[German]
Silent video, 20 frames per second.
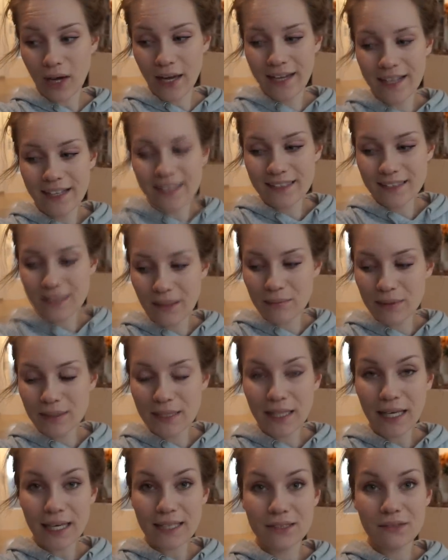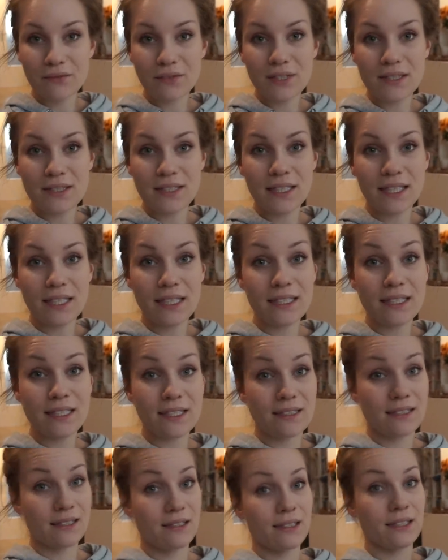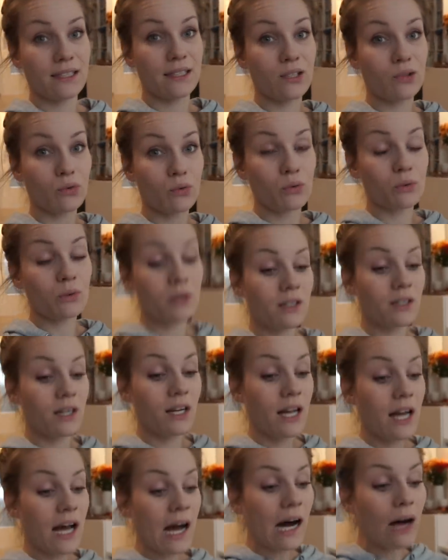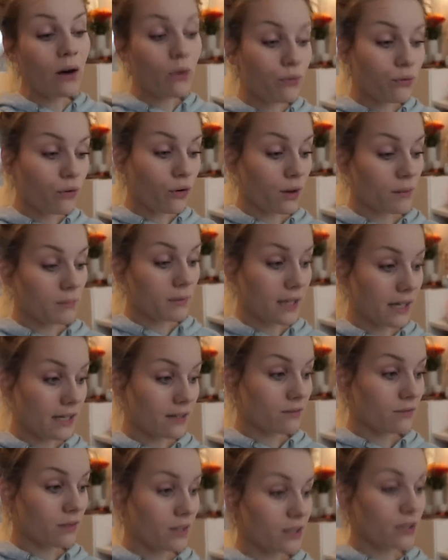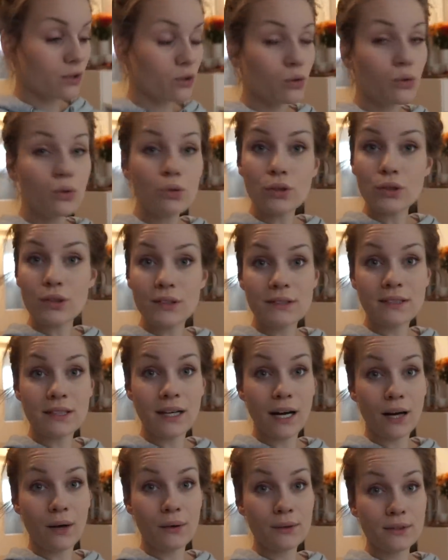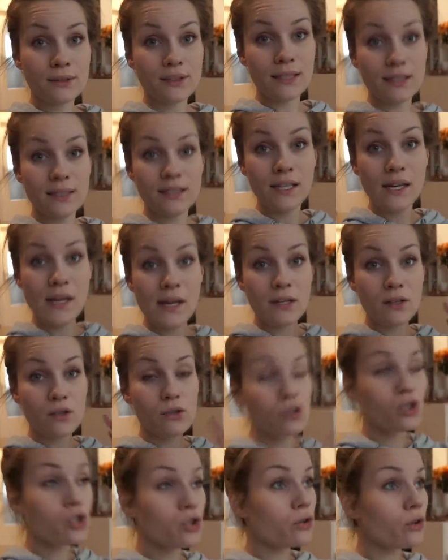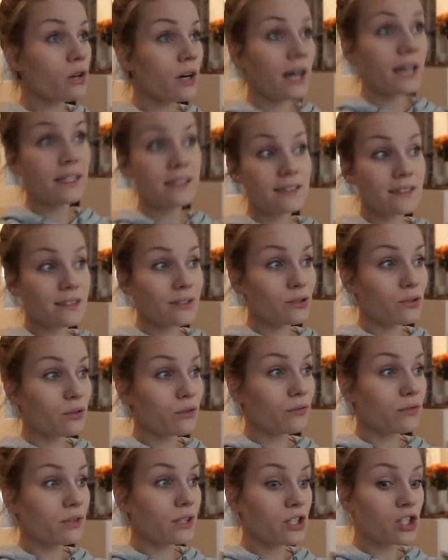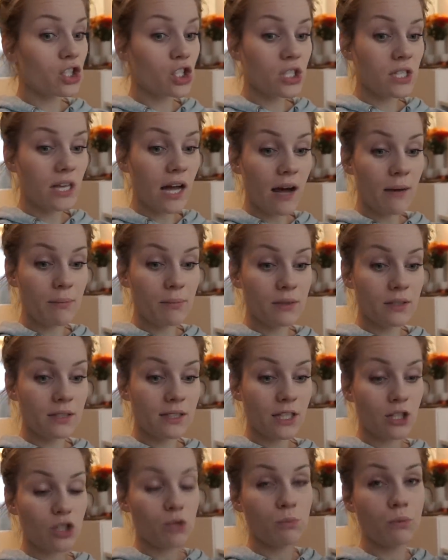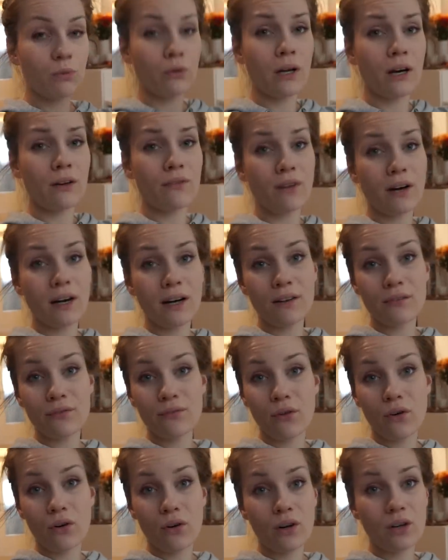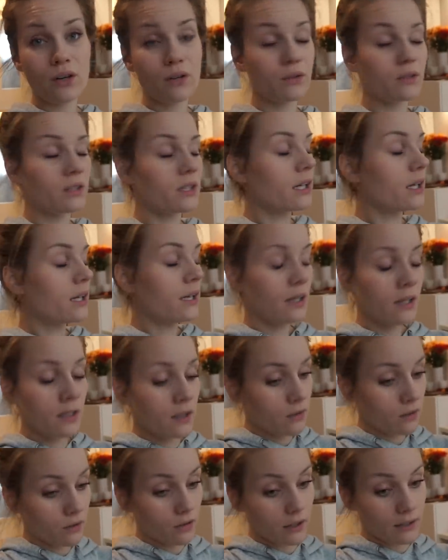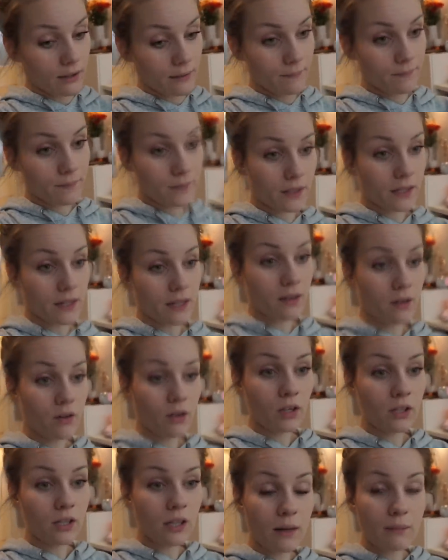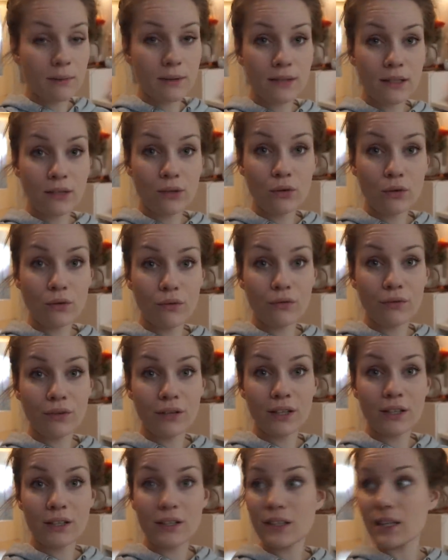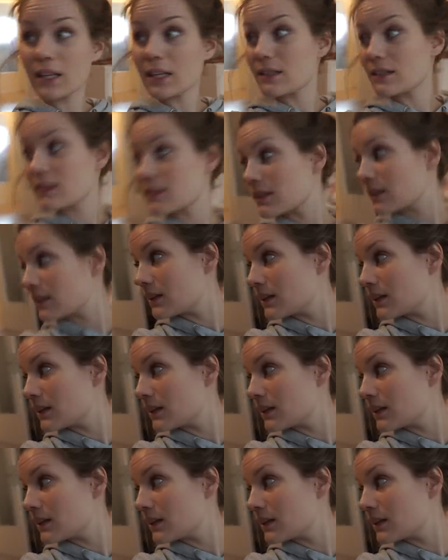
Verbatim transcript: eigentlich damit gerechnet, wenn sie in der Kita ist, dass ich hier in Ruhe aufräumen kann, weil die Küche sah aus. Das Geschirr hat sich irgendwie gestapelt, der Spüler war voll und oh, naja, heute habe ich es dann irgendwie jetzt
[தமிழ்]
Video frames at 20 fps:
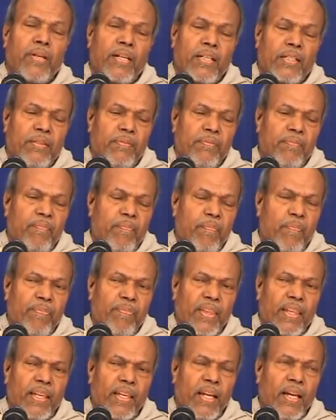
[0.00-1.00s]
பிறக்கும்
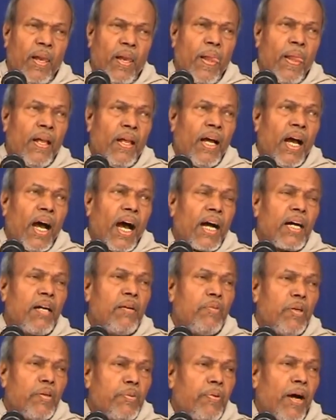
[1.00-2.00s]
ஆக
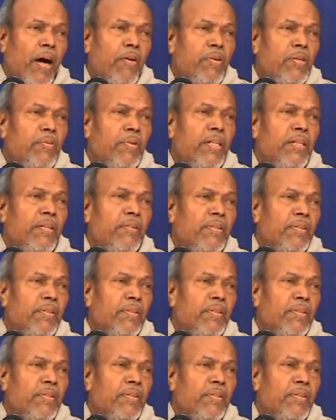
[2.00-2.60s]
நம்ம பாவமே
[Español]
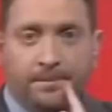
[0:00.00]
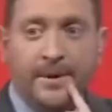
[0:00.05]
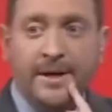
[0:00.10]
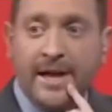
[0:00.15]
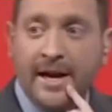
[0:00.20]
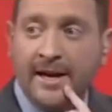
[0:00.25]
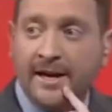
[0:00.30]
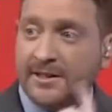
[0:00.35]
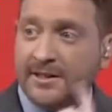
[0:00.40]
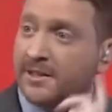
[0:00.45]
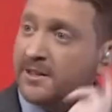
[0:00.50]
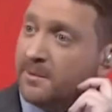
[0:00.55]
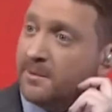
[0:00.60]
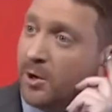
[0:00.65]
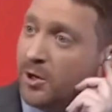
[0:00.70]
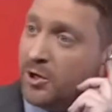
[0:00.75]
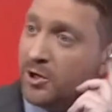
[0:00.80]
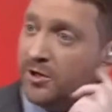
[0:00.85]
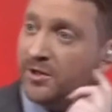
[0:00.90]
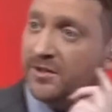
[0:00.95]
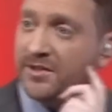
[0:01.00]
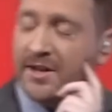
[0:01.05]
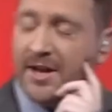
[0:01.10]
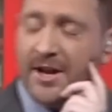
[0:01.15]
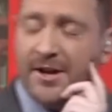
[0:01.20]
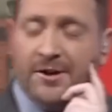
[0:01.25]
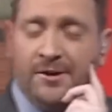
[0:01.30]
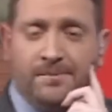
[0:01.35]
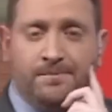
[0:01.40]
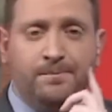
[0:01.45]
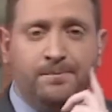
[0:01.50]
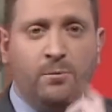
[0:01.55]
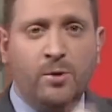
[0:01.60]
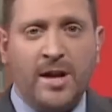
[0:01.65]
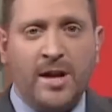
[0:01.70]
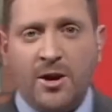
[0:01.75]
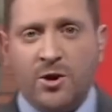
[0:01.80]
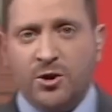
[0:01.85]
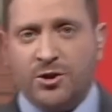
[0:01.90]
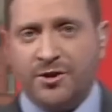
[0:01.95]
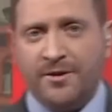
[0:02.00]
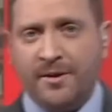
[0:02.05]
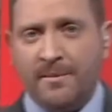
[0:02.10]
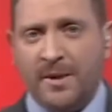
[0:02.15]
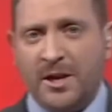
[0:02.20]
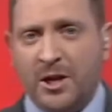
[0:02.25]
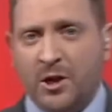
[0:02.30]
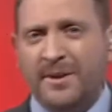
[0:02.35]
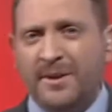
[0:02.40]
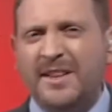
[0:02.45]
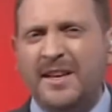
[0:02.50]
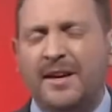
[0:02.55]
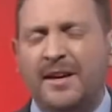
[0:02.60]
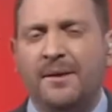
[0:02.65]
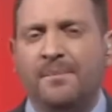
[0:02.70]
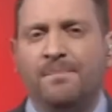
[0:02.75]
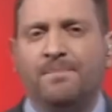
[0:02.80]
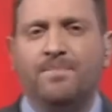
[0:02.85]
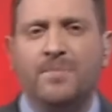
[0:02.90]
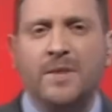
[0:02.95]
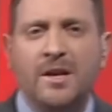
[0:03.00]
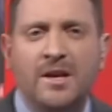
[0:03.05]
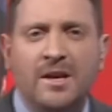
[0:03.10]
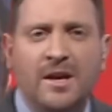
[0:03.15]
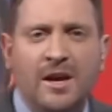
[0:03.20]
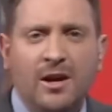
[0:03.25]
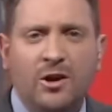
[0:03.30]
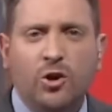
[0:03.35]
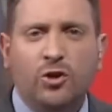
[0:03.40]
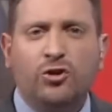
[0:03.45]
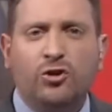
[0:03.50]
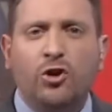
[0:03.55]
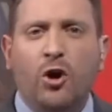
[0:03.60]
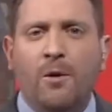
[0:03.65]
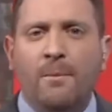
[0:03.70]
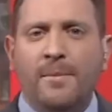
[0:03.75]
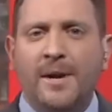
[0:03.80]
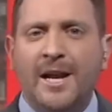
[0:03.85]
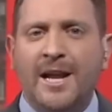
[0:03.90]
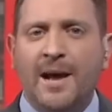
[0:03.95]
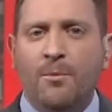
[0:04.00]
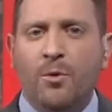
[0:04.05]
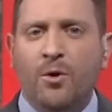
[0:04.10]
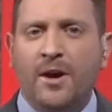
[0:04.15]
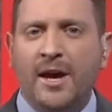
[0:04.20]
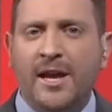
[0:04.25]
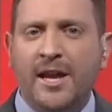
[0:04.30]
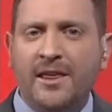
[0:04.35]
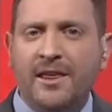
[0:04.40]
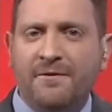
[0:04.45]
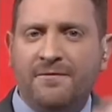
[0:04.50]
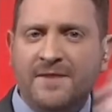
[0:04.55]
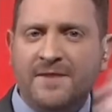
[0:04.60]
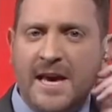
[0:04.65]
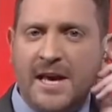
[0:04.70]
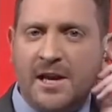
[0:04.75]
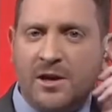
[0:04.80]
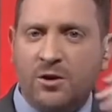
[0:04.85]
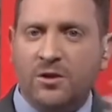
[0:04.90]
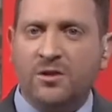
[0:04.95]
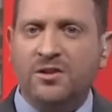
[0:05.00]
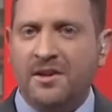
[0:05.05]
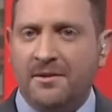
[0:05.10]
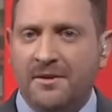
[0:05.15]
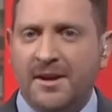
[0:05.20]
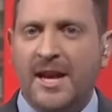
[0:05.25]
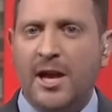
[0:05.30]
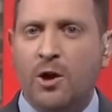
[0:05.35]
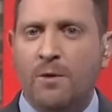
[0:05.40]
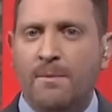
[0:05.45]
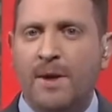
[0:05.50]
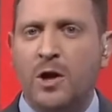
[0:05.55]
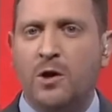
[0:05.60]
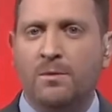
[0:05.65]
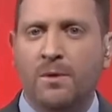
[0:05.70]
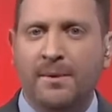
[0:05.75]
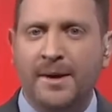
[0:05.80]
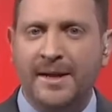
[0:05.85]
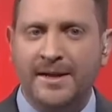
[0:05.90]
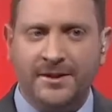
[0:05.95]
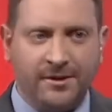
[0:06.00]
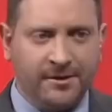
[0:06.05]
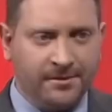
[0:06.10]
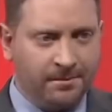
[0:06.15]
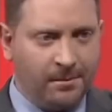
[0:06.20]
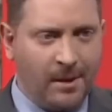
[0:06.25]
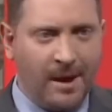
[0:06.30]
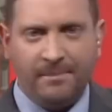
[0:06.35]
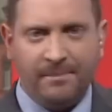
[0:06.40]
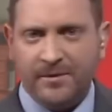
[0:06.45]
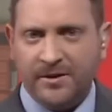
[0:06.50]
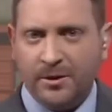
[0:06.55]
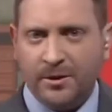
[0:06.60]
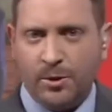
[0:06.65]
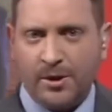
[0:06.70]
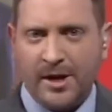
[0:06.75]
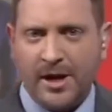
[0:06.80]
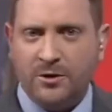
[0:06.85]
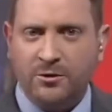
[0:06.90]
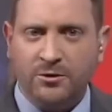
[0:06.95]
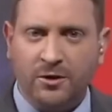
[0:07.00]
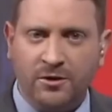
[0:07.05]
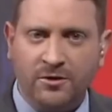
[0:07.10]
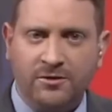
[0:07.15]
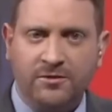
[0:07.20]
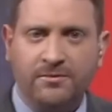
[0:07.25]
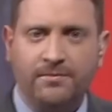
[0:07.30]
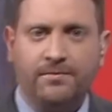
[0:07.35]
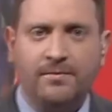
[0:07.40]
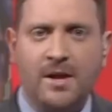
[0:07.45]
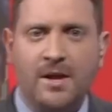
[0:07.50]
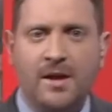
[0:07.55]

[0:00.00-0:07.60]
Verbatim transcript: Mirá qué testimonio decía, ¿no? Buenas noches, bienvenidos. Viste que los hombres, las mujeres de fierro se ven en los malos momentos. Buah, se borraron todos.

● ● ●

▶ [What you are asked to do]
The preceding listing must be repeated exactly, with all images dropped.

▶ [Written reply]
[German]
Silent video, 20 frames per second.
Verbatim transcript: eigentlich damit gerechnet, wenn sie in der Kita ist, dass ich hier in Ruhe aufräumen kann, weil die Küche sah aus. Das Geschirr hat sich irgendwie gestapelt, der Spüler war voll und oh, naja, heute habe ich es dann irgendwie jetzt
[தமிழ்]
Video frames at 20 fps:
[0.00-1.00s]
பிறக்கும்
[1.00-2.00s]
ஆக
[2.00-2.60s]
நம்ம பாவமே
[Español]
[0:00.00]
[0:00.05]
[0:00.10]
[0:00.15]
[0:00.20]
[0:00.25]
[0:00.30]
[0:00.35]
[0:00.40]
[0:00.45]
[0:00.50]
[0:00.55]
[0:00.60]
[0:00.65]
[0:00.70]
[0:00.75]
[0:00.80]
[0:00.85]
[0:00.90]
[0:00.95]
[0:01.00]
[0:01.05]
[0:01.10]
[0:01.15]
[0:01.20]
[0:01.25]
[0:01.30]
[0:01.35]
[0:01.40]
[0:01.45]
[0:01.50]
[0:01.55]
[0:01.60]
[0:01.65]
[0:01.70]
[0:01.75]
[0:01.80]
[0:01.85]
[0:01.90]
[0:01.95]
[0:02.00]
[0:02.05]
[0:02.10]
[0:02.15]
[0:02.20]
[0:02.25]
[0:02.30]
[0:02.35]
[0:02.40]
[0:02.45]
[0:02.50]
[0:02.55]
[0:02.60]
[0:02.65]
[0:02.70]
[0:02.75]
[0:02.80]
[0:02.85]
[0:02.90]
[0:02.95]
[0:03.00]
[0:03.05]
[0:03.10]
[0:03.15]
[0:03.20]
[0:03.25]
[0:03.30]
[0:03.35]
[0:03.40]
[0:03.45]
[0:03.50]
[0:03.55]
[0:03.60]
[0:03.65]
[0:03.70]
[0:03.75]
[0:03.80]
[0:03.85]
[0:03.90]
[0:03.95]
[0:04.00]
[0:04.05]
[0:04.10]
[0:04.15]
[0:04.20]
[0:04.25]
[0:04.30]
[0:04.35]
[0:04.40]
[0:04.45]
[0:04.50]
[0:04.55]
[0:04.60]
[0:04.65]
[0:04.70]
[0:04.75]
[0:04.80]
[0:04.85]
[0:04.90]
[0:04.95]
[0:05.00]
[0:05.05]
[0:05.10]
[0:05.15]
[0:05.20]
[0:05.25]
[0:05.30]
[0:05.35]
[0:05.40]
[0:05.45]
[0:05.50]
[0:05.55]
[0:05.60]
[0:05.65]
[0:05.70]
[0:05.75]
[0:05.80]
[0:05.85]
[0:05.90]
[0:05.95]
[0:06.00]
[0:06.05]
[0:06.10]
[0:06.15]
[0:06.20]
[0:06.25]
[0:06.30]
[0:06.35]
[0:06.40]
[0:06.45]
[0:06.50]
[0:06.55]
[0:06.60]
[0:06.65]
[0:06.70]
[0:06.75]
[0:06.80]
[0:06.85]
[0:06.90]
[0:06.95]
[0:07.00]
[0:07.05]
[0:07.10]
[0:07.15]
[0:07.20]
[0:07.25]
[0:07.30]
[0:07.35]
[0:07.40]
[0:07.45]
[0:07.50]
[0:07.55]

[0:00.00-0:07.60]
Verbatim transcript: Mirá qué testimonio decía, ¿no? Buenas noches, bienvenidos. Viste que los hombres, las mujeres de fierro se ven en los malos momentos. Buah, se borraron todos.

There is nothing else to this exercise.